PROBLEM TO SOLVE: The data must be returned in full, with no character altered.

STORED DATA START

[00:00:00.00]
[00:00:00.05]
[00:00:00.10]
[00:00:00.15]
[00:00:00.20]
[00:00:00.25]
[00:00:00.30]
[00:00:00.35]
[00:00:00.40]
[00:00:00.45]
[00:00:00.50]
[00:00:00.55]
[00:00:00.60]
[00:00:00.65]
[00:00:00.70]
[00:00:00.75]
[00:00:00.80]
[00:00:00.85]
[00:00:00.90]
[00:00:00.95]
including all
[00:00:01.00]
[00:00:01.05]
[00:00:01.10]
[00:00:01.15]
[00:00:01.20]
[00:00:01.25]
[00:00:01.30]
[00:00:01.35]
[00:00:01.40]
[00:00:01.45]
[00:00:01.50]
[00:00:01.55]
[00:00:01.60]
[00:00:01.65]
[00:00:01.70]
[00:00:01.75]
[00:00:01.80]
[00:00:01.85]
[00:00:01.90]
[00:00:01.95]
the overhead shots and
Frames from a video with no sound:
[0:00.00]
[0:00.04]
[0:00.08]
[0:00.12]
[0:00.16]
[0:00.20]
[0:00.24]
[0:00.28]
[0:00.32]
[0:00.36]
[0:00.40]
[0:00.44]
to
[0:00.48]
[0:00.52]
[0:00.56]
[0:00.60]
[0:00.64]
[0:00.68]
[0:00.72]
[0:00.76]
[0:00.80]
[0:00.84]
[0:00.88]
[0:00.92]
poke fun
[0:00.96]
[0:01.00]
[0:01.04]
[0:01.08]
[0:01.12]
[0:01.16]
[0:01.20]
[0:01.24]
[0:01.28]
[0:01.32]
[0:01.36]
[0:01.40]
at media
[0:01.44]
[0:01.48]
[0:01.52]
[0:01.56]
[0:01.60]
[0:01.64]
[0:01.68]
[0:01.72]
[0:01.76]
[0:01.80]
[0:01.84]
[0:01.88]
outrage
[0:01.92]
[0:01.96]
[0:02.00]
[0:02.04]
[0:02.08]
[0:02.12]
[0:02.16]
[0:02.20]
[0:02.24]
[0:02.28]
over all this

STORED DATA END

ANSWER BOX:
[00:00:00.00]
[00:00:00.05]
[00:00:00.10]
[00:00:00.15]
[00:00:00.20]
[00:00:00.25]
[00:00:00.30]
[00:00:00.35]
[00:00:00.40]
[00:00:00.45]
[00:00:00.50]
[00:00:00.55]
[00:00:00.60]
[00:00:00.65]
[00:00:00.70]
[00:00:00.75]
[00:00:00.80]
[00:00:00.85]
[00:00:00.90]
[00:00:00.95]
including all
[00:00:01.00]
[00:00:01.05]
[00:00:01.10]
[00:00:01.15]
[00:00:01.20]
[00:00:01.25]
[00:00:01.30]
[00:00:01.35]
[00:00:01.40]
[00:00:01.45]
[00:00:01.50]
[00:00:01.55]
[00:00:01.60]
[00:00:01.65]
[00:00:01.70]
[00:00:01.75]
[00:00:01.80]
[00:00:01.85]
[00:00:01.90]
[00:00:01.95]
the overhead shots and
Frames from a video with no sound:
[0:00.00]
[0:00.04]
[0:00.08]
[0:00.12]
[0:00.16]
[0:00.20]
[0:00.24]
[0:00.28]
[0:00.32]
[0:00.36]
[0:00.40]
[0:00.44]
to
[0:00.48]
[0:00.52]
[0:00.56]
[0:00.60]
[0:00.64]
[0:00.68]
[0:00.72]
[0:00.76]
[0:00.80]
[0:00.84]
[0:00.88]
[0:00.92]
poke fun
[0:00.96]
[0:01.00]
[0:01.04]
[0:01.08]
[0:01.12]
[0:01.16]
[0:01.20]
[0:01.24]
[0:01.28]
[0:01.32]
[0:01.36]
[0:01.40]
at media
[0:01.44]
[0:01.48]
[0:01.52]
[0:01.56]
[0:01.60]
[0:01.64]
[0:01.68]
[0:01.72]
[0:01.76]
[0:01.80]
[0:01.84]
[0:01.88]
outrage
[0:01.92]
[0:01.96]
[0:02.00]
[0:02.04]
[0:02.08]
[0:02.12]
[0:02.16]
[0:02.20]
[0:02.24]
[0:02.28]
over all this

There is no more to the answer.